Certo, Casti aveva, per età e
formazione, un profilo diverso da quello degli esuli del 1799, ma qui preme sottolineare
non solo come testi poetici, finanche a carattere allegorico e scritti in italiano,
potessero risultare utili all’articolazione della lotta politica del tempo, ma anche
come fra i sostenitori della linea de «La Décade» vi fosse proprio una parte consistente
dell’élite italiana giunta in Francia in quegli anni. Non a caso, quando nel febbraio
successivo l’abate moriva proprio a Parigi, sulle pagine del giornale si comunicava come
«les Italiens les plus distingués qui se trouvent à Paris ont rendus les derniers
devoirs au célèbre poète» e soprattutto si faceva seguire la notizia da un commosso
necrologio a firma di uno di essi, il patriota Nicola Corona, nativo di Sora e in
passato fra i protagonisti della Repubblica romana in qualità di componente della
Commissione di Belle Arti
[35]
. Descritto come «médecin renommé» e «intime ami» di Casti, Corona – che in
quei mesi era alle prese con il non marginale problema del sequestro dei beni rimasti in patria
[36]
– dalle colonne del giornale esaltava del poeta romano proprio la recente
opera sugli animali, apprezzandone tanto le riflessioni legate allo scenario
contingente, quanto lo stile degno della migliore poesia italiana:
L’Europe, agitée dans ces derniers temps par la lutte des lumières et des passions, admira les vues profondes et lointaines sur les systèmes politiques et les fines observations du cœur humain¶{p. 108}que Casti rassembla d’une manière si piquante et si originale dans son célèbre poème des Animaux parlants. Ce bel ouvrage qui réunit la pompe de l’épopée et la simplicité de l’apologue, qui élève l’apologue de la morale privée à la morale publique, illustre par un nouveau genre les fastes du Parnasse italien. Comme épopée, c’est le premier des poèmes politiques [37] .
Note
[27] R. Froio (a cura di), Salfi tra Napoli e Parigi. Carteggio 1792-1832, Napoli, Macchiaroli, 1997, pp. 319-320.

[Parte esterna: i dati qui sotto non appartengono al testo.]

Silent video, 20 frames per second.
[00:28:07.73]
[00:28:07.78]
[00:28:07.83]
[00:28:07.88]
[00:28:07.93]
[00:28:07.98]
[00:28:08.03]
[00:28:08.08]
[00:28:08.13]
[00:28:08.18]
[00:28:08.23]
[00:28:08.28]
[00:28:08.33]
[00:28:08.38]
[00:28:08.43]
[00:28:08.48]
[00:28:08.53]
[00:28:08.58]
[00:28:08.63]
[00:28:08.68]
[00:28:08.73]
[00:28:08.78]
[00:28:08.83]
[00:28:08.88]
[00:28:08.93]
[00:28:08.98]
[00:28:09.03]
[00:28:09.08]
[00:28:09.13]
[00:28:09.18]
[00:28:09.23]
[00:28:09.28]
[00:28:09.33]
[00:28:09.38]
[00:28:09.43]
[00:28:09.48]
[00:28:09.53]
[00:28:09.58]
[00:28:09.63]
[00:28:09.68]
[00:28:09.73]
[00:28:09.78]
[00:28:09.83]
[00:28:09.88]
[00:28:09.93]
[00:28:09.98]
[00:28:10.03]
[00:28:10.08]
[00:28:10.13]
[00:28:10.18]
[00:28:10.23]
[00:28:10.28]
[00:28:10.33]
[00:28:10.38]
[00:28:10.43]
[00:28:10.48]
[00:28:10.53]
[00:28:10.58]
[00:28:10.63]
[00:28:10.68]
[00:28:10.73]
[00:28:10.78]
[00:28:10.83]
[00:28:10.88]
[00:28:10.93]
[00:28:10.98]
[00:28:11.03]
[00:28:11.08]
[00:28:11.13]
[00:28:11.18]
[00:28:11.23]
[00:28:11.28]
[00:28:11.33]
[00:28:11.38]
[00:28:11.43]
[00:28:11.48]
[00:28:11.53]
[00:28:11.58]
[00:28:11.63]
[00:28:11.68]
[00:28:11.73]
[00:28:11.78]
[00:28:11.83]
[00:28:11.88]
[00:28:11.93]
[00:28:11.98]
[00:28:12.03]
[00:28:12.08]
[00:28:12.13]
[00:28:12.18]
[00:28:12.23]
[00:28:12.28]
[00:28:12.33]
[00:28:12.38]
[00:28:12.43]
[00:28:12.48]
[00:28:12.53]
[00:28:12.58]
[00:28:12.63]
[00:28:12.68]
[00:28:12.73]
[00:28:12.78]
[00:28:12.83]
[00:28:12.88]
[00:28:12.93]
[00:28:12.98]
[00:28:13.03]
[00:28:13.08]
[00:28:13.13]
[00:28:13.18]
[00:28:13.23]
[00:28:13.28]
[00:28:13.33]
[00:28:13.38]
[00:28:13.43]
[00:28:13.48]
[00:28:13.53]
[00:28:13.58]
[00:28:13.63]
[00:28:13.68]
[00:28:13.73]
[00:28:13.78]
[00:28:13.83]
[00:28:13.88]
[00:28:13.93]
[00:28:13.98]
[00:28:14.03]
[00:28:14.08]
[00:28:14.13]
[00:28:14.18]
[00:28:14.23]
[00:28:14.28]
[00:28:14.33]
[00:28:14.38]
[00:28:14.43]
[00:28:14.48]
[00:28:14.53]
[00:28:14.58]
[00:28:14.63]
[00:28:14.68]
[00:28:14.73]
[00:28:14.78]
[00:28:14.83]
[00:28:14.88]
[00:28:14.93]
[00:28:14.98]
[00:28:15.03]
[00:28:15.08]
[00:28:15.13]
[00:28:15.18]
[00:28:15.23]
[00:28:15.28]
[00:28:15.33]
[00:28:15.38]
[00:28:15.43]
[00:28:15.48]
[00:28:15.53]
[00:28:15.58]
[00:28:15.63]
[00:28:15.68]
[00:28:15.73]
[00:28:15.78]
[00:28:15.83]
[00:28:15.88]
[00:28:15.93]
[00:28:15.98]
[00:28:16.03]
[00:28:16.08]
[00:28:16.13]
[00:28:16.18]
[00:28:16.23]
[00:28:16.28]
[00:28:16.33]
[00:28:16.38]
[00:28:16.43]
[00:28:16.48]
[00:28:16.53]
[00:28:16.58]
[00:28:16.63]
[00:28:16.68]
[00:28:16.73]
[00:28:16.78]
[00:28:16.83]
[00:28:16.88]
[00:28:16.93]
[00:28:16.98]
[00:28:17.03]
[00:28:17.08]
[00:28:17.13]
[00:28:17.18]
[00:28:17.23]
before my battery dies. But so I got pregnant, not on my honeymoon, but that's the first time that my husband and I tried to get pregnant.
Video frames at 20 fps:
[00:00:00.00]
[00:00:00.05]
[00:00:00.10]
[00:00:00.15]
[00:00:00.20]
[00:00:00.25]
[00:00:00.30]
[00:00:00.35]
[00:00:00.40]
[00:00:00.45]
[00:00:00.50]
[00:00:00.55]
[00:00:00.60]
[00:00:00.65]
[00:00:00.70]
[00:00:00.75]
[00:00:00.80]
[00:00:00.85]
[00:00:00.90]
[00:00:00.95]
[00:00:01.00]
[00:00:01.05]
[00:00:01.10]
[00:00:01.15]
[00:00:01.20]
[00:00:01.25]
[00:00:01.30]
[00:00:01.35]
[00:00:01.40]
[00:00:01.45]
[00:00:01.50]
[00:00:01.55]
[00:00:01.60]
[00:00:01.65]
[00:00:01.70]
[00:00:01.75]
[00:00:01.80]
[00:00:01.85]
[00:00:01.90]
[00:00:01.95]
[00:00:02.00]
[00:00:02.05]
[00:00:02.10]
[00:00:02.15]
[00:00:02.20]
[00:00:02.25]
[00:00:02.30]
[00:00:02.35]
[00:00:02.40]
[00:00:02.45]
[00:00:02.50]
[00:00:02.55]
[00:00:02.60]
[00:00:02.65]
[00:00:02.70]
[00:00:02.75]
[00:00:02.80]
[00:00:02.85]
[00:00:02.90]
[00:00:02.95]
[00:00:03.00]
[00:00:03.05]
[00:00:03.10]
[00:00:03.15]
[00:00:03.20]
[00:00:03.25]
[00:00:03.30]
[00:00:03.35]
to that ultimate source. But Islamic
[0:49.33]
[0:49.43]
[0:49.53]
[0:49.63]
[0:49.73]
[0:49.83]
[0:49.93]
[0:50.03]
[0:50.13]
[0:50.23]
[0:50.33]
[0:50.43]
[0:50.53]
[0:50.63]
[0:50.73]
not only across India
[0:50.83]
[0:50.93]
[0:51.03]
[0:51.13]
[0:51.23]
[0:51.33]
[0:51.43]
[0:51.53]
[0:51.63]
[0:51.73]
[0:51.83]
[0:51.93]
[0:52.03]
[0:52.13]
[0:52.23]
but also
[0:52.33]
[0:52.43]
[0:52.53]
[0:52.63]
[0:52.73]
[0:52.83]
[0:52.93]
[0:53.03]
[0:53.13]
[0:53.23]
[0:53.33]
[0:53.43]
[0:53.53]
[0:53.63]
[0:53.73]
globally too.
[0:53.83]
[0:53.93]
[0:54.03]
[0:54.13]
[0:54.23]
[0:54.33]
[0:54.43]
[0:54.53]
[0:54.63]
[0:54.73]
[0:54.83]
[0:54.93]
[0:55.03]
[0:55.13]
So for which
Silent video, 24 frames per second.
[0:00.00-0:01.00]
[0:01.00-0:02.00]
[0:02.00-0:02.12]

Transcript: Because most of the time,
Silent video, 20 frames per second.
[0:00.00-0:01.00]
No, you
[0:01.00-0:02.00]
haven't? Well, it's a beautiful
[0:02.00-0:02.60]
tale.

[28] M. Regaldo, Un milieu intellectuel: la Décade philosophique (1794-1807), Paris, Champion, 1976.
[29] «La Décade», 10 fruttidoro XI (28/08/1803), p. 418.
[30] G. Casti, Gli animali parlanti, Paris, Treuttel et Wurtz, 1802. Per la recensione: «La Décade», 30 messidoro X (19/07/1802), pp. 162-175; 10 termidoro X (29/07/1802), pp. 222-235; 20 termidoro X (8/08/1802), pp. 291-310.
[31] Ibidem.
[32] Ibidem.
[33] Ibidem.
[34] Sull’utilizzo politico degli animali in quegli anni si veda P. Serna, Comme des bêtes. Histoire politique de l’animal en Révolution (1750-1840), Paris, Fayard, 2017; Id., L’animal en République. 1789-1802, genèse du droit des bêtes, Toulouse, Anacharsis, 2016 (trad. it. L’animale e la Repubblica. 1789-1802, alle origini dei diritti delle bestie, Varese, Mimesis, 2019).
[35] «La Décade», 10 ventoso XI (1/03/1803), pp. 438-440.
[36] AMAE, Cp, Naples, cart. 128, ff. 201-202.
[37] «La Décade», 10 ventoso XI (1/03/1803), p. 439.